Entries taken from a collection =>
'''

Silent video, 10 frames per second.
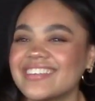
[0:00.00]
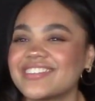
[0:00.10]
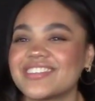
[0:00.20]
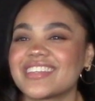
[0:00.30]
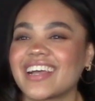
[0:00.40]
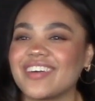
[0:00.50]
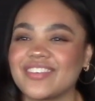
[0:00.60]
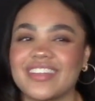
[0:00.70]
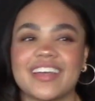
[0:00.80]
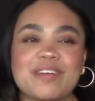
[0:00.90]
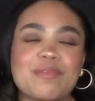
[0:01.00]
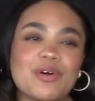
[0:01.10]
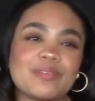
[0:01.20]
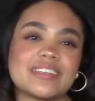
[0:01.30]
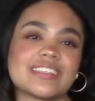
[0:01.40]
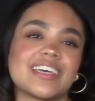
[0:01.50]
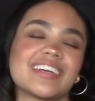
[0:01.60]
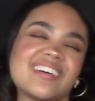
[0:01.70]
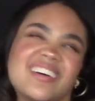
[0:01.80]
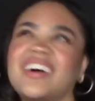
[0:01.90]
it's just like, I feel like I'm always
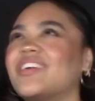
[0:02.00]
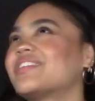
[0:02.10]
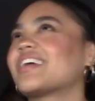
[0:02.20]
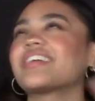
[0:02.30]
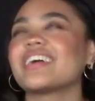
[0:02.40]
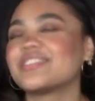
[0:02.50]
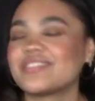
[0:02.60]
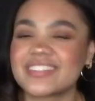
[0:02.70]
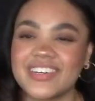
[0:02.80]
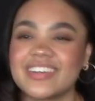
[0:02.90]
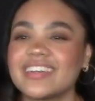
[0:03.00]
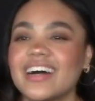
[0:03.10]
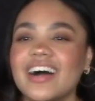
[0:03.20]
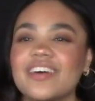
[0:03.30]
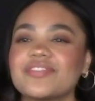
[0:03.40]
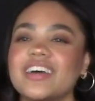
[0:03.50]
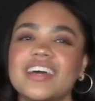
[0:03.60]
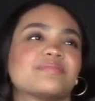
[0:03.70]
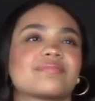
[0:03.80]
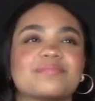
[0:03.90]
like, oh, nothing I do is good enough.
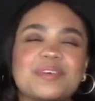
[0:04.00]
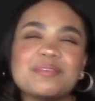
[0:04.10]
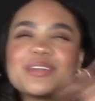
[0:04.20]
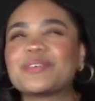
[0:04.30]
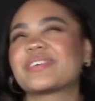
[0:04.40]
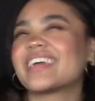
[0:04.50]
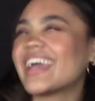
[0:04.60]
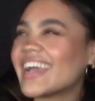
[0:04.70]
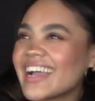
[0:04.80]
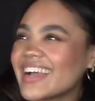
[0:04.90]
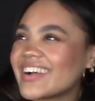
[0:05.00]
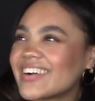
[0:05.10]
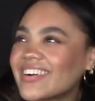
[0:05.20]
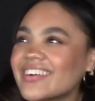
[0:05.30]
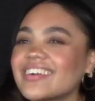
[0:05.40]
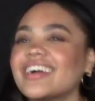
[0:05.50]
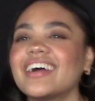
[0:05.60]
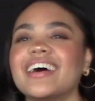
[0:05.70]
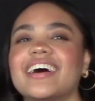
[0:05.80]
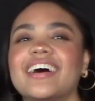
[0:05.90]
People don't care.
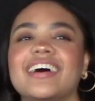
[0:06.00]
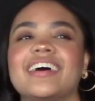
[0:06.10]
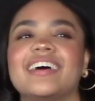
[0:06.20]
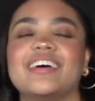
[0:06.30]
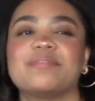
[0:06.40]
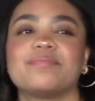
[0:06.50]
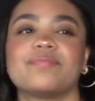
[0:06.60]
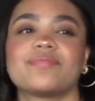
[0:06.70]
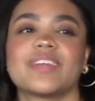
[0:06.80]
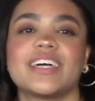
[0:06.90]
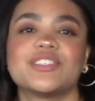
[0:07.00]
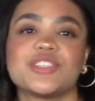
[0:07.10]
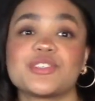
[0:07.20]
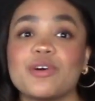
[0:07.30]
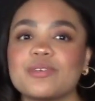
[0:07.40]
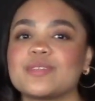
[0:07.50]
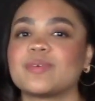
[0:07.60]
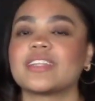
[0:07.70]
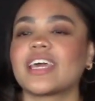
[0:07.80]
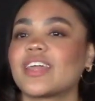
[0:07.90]
And she's always
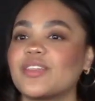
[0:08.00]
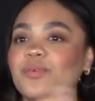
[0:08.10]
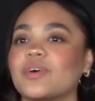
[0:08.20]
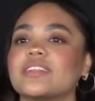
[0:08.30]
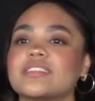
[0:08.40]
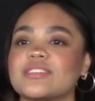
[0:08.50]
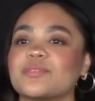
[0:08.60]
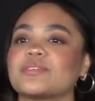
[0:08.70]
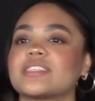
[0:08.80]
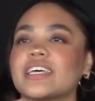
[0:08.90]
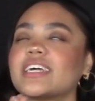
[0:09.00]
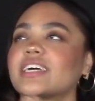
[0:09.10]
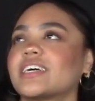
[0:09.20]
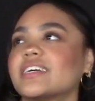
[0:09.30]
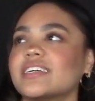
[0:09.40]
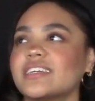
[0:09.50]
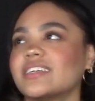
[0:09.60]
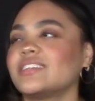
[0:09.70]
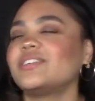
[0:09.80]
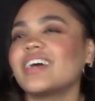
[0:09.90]
been like, the one who's always like,
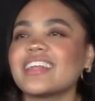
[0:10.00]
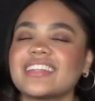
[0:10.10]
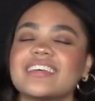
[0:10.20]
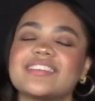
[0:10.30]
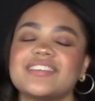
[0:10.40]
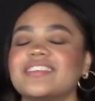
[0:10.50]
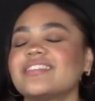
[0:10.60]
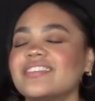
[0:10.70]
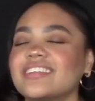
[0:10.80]
you got this, you can do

'''

WHAT THIS TASK INVOLVES => Please set down every line of the data above precisely, dropping the images.

WRITTEN RESPONSE =>
Silent video, 10 frames per second.
[0:00.00]
[0:00.10]
[0:00.20]
[0:00.30]
[0:00.40]
[0:00.50]
[0:00.60]
[0:00.70]
[0:00.80]
[0:00.90]
[0:01.00]
[0:01.10]
[0:01.20]
[0:01.30]
[0:01.40]
[0:01.50]
[0:01.60]
[0:01.70]
[0:01.80]
[0:01.90]
it's just like, I feel like I'm always
[0:02.00]
[0:02.10]
[0:02.20]
[0:02.30]
[0:02.40]
[0:02.50]
[0:02.60]
[0:02.70]
[0:02.80]
[0:02.90]
[0:03.00]
[0:03.10]
[0:03.20]
[0:03.30]
[0:03.40]
[0:03.50]
[0:03.60]
[0:03.70]
[0:03.80]
[0:03.90]
like, oh, nothing I do is good enough.
[0:04.00]
[0:04.10]
[0:04.20]
[0:04.30]
[0:04.40]
[0:04.50]
[0:04.60]
[0:04.70]
[0:04.80]
[0:04.90]
[0:05.00]
[0:05.10]
[0:05.20]
[0:05.30]
[0:05.40]
[0:05.50]
[0:05.60]
[0:05.70]
[0:05.80]
[0:05.90]
People don't care.
[0:06.00]
[0:06.10]
[0:06.20]
[0:06.30]
[0:06.40]
[0:06.50]
[0:06.60]
[0:06.70]
[0:06.80]
[0:06.90]
[0:07.00]
[0:07.10]
[0:07.20]
[0:07.30]
[0:07.40]
[0:07.50]
[0:07.60]
[0:07.70]
[0:07.80]
[0:07.90]
And she's always
[0:08.00]
[0:08.10]
[0:08.20]
[0:08.30]
[0:08.40]
[0:08.50]
[0:08.60]
[0:08.70]
[0:08.80]
[0:08.90]
[0:09.00]
[0:09.10]
[0:09.20]
[0:09.30]
[0:09.40]
[0:09.50]
[0:09.60]
[0:09.70]
[0:09.80]
[0:09.90]
been like, the one who's always like,
[0:10.00]
[0:10.10]
[0:10.20]
[0:10.30]
[0:10.40]
[0:10.50]
[0:10.60]
[0:10.70]
[0:10.80]
you got this, you can do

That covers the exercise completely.